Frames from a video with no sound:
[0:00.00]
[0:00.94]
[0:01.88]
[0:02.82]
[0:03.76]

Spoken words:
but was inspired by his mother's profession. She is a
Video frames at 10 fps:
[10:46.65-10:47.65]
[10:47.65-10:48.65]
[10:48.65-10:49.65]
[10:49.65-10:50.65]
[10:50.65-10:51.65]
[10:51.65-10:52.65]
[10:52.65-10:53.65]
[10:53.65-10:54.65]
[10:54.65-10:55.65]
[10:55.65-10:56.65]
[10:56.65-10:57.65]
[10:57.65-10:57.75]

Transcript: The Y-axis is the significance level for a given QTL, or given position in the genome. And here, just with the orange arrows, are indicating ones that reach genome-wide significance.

——

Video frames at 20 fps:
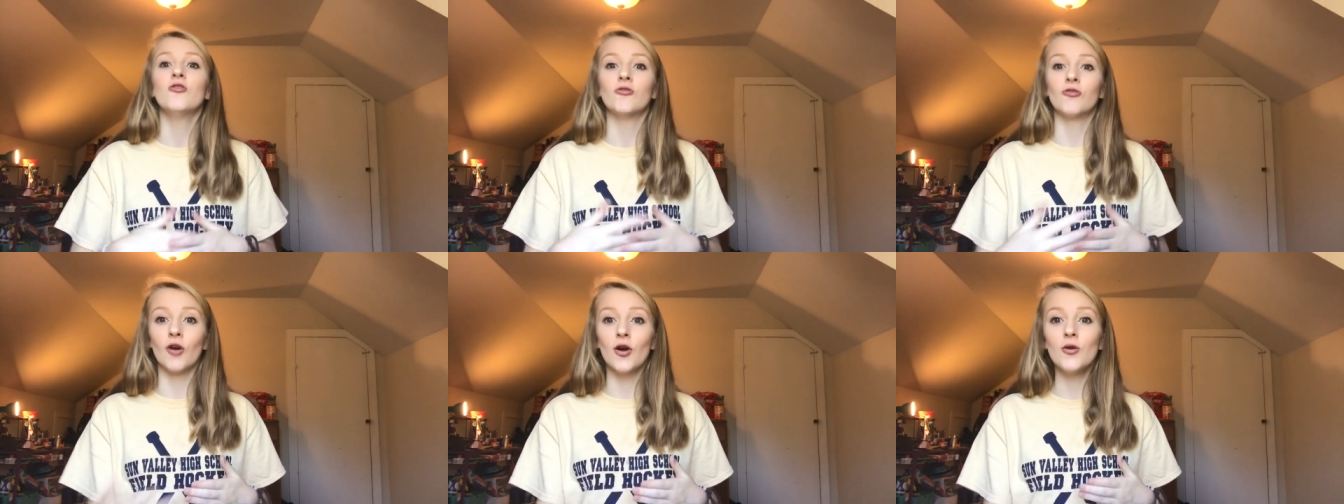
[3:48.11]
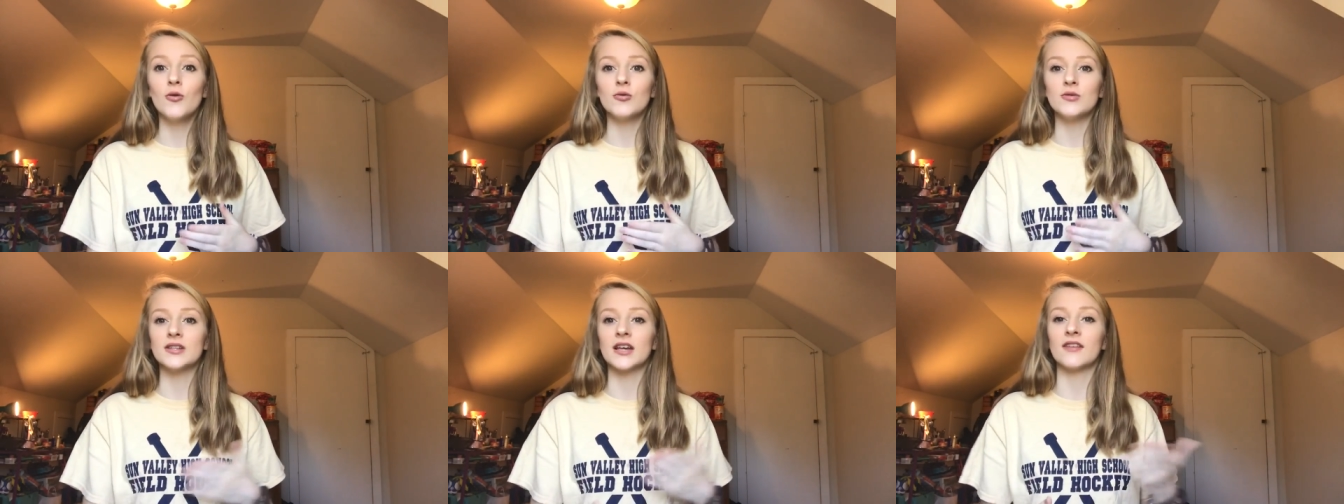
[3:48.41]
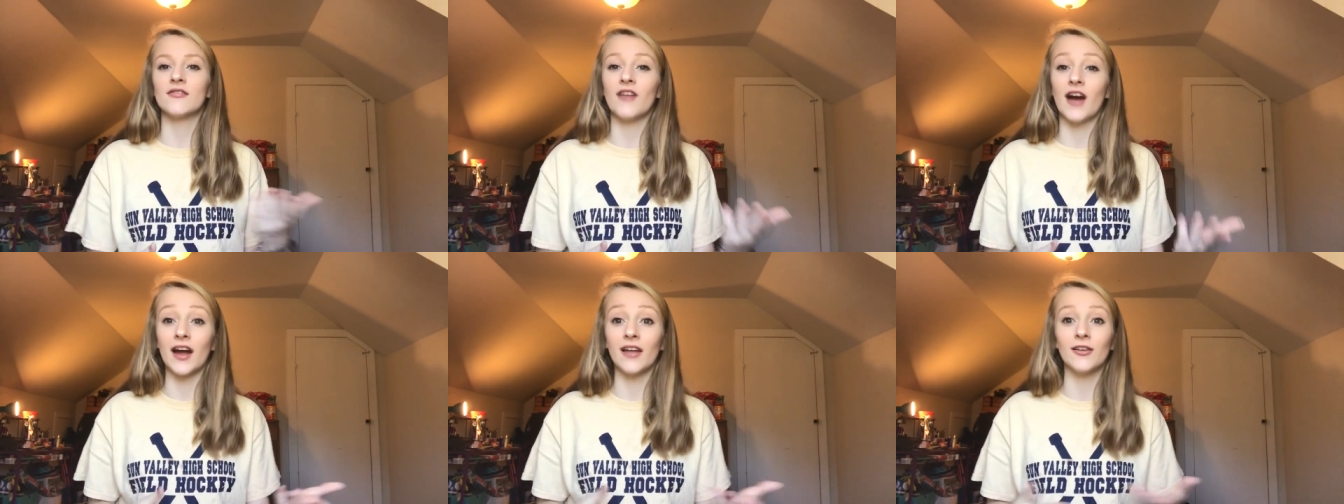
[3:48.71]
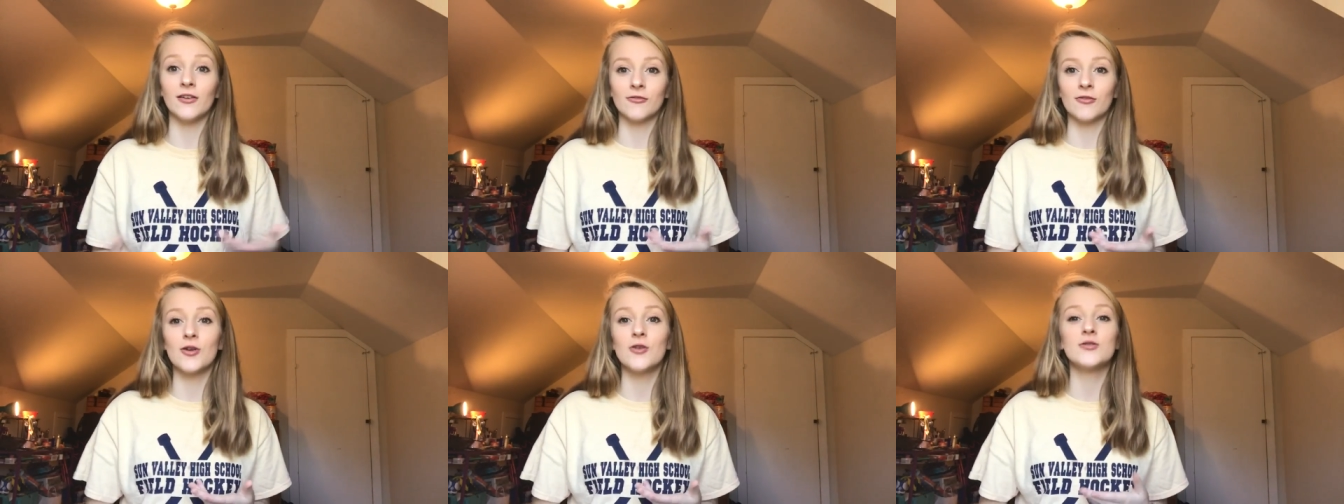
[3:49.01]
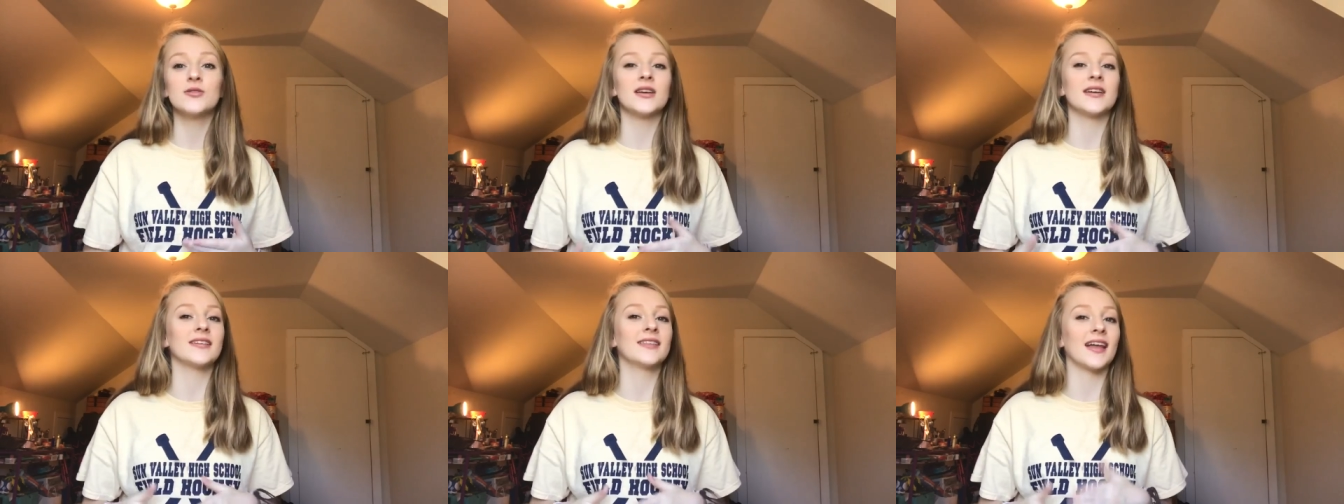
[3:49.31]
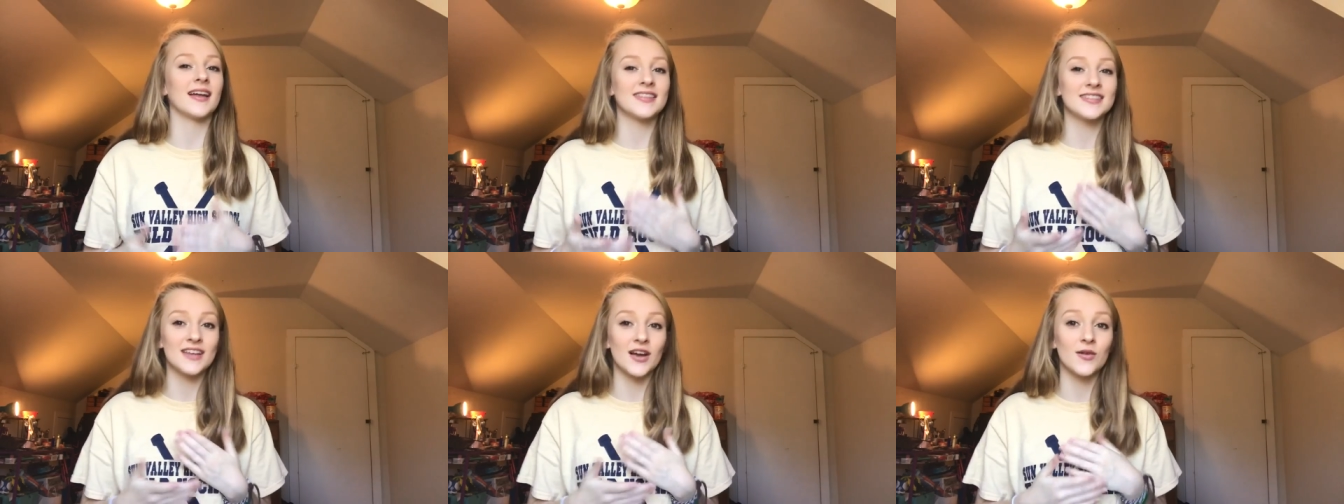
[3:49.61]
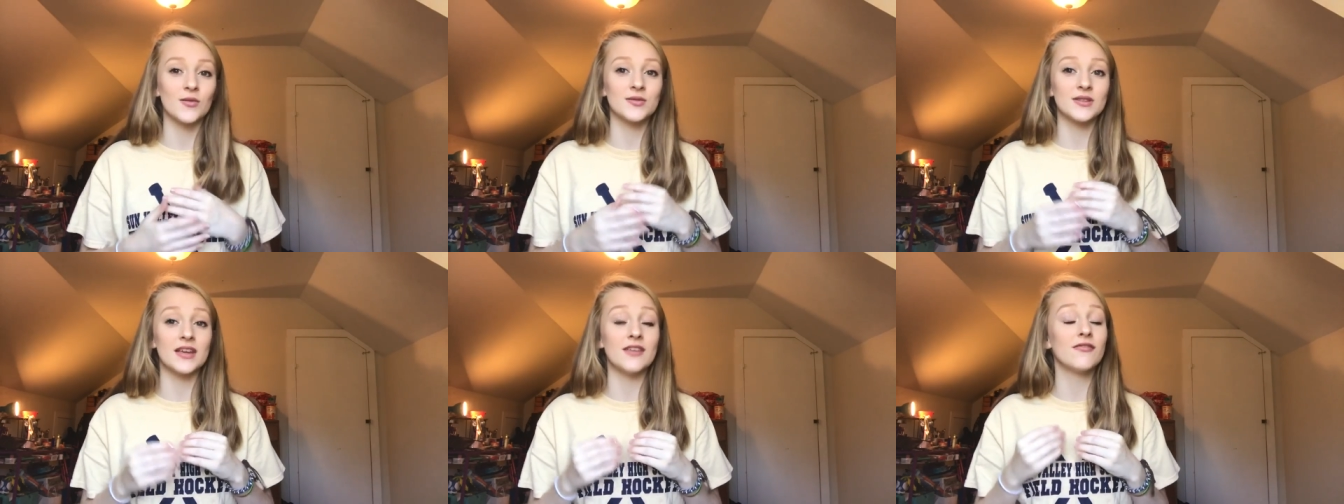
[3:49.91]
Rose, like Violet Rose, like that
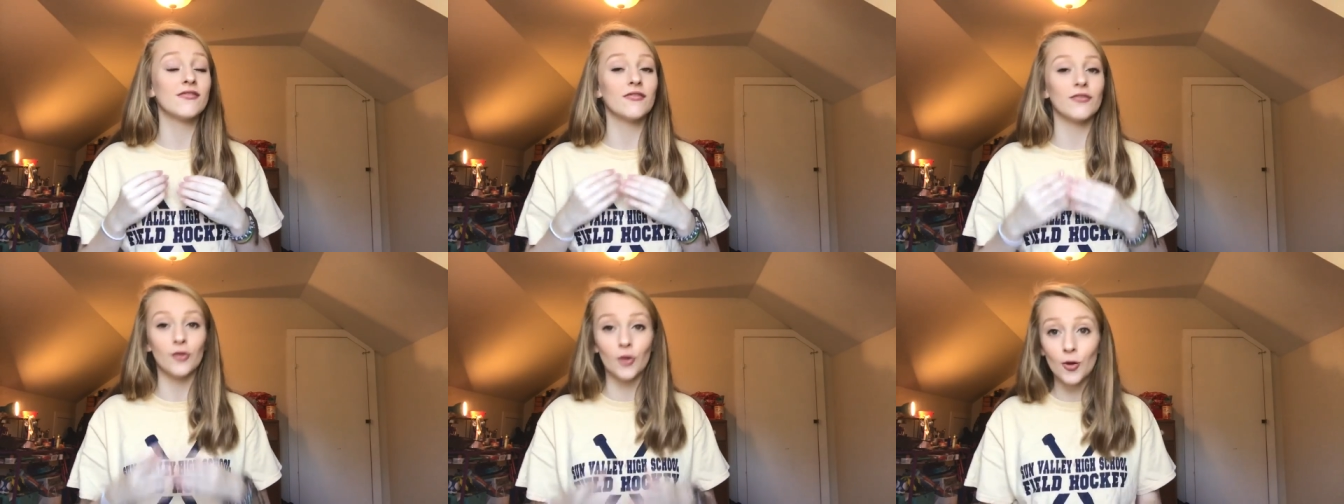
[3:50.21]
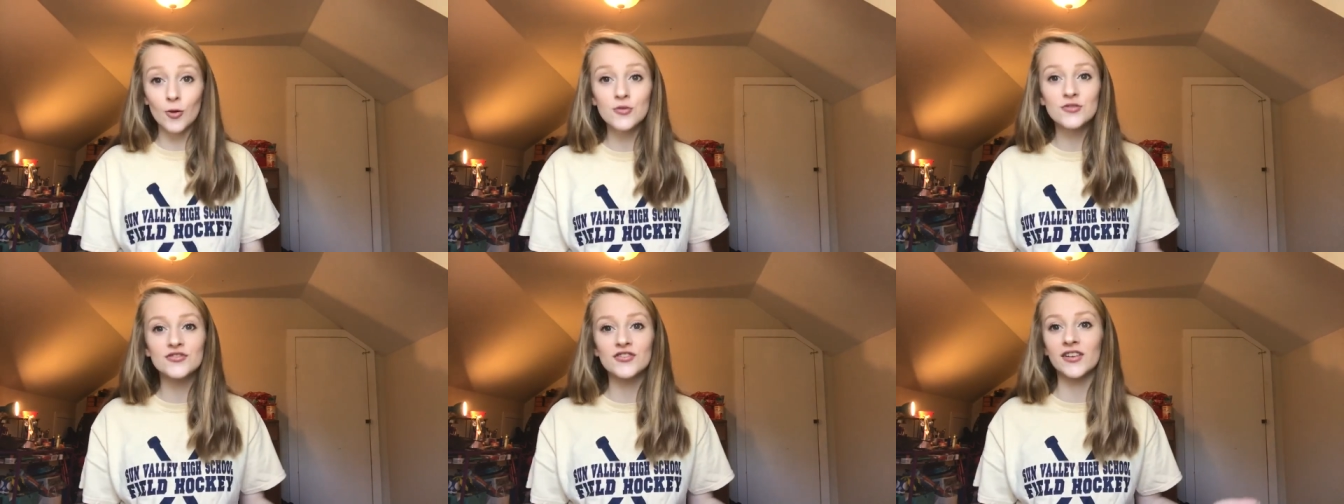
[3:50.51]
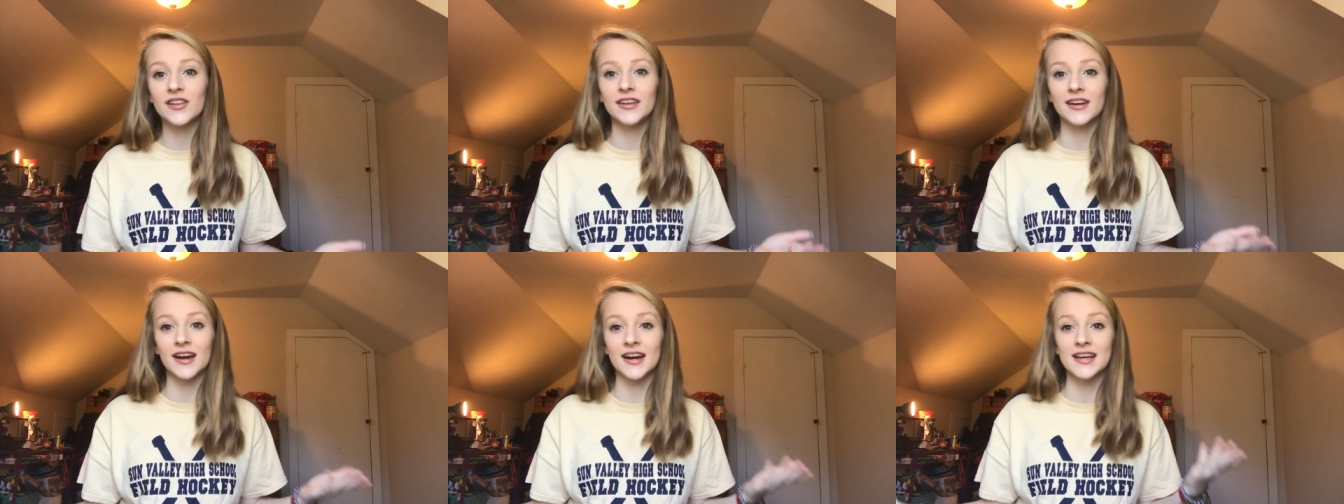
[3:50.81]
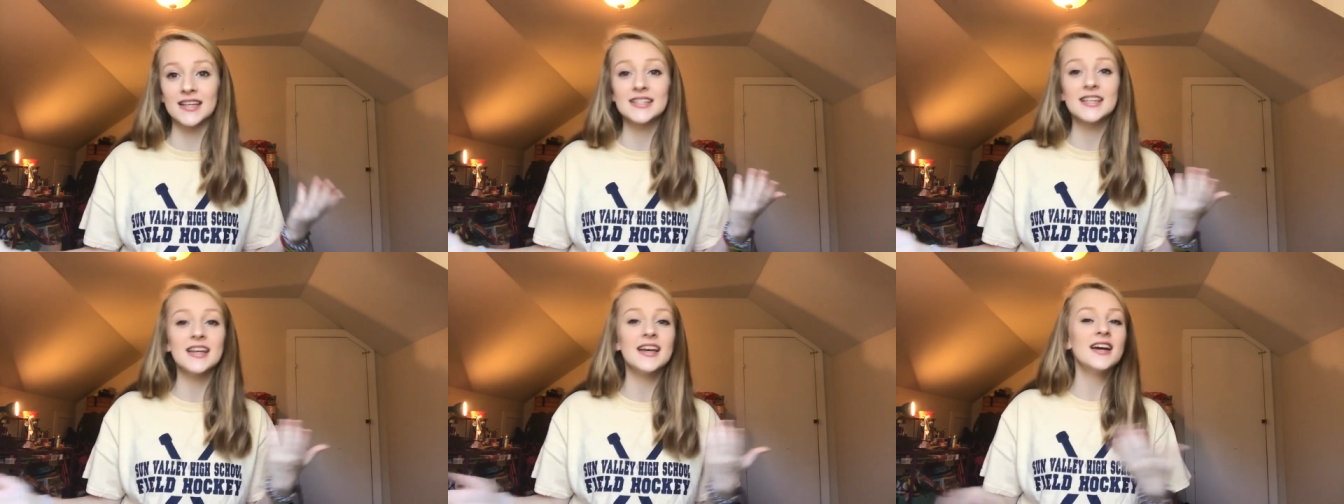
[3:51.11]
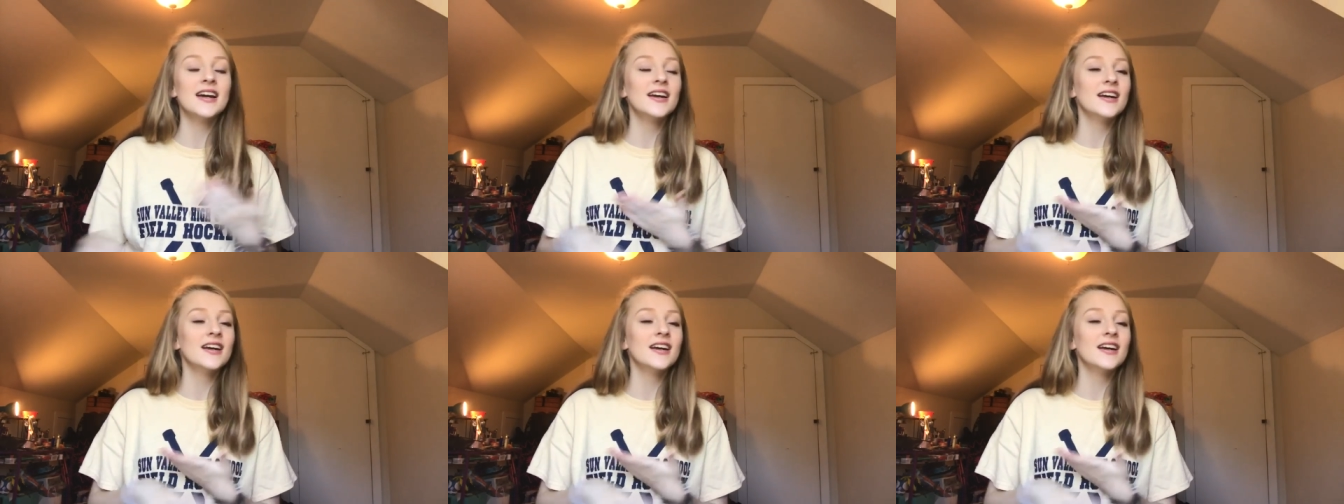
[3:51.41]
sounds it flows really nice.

——

▸ **Activity**
Above are the records; from them, give again exactly the lines from the one containing "Frames from a" through the one containing "Transcript: The Y-axis", both included.

▸ **Answer box**
Frames from a video with no sound:
[0:00.00]
[0:00.94]
[0:01.88]
[0:02.82]
[0:03.76]

Spoken words:
but was inspired by his mother's profession. She is a
Video frames at 10 fps:
[10:46.65-10:47.65]
[10:47.65-10:48.65]
[10:48.65-10:49.65]
[10:49.65-10:50.65]
[10:50.65-10:51.65]
[10:51.65-10:52.65]
[10:52.65-10:53.65]
[10:53.65-10:54.65]
[10:54.65-10:55.65]
[10:55.65-10:56.65]
[10:56.65-10:57.65]
[10:57.65-10:57.75]

Transcript: The Y-axis is the significance level for a given QTL, or given position in the genome. And here, just with the orange arrows, are indicating ones that reach genome-wide significance.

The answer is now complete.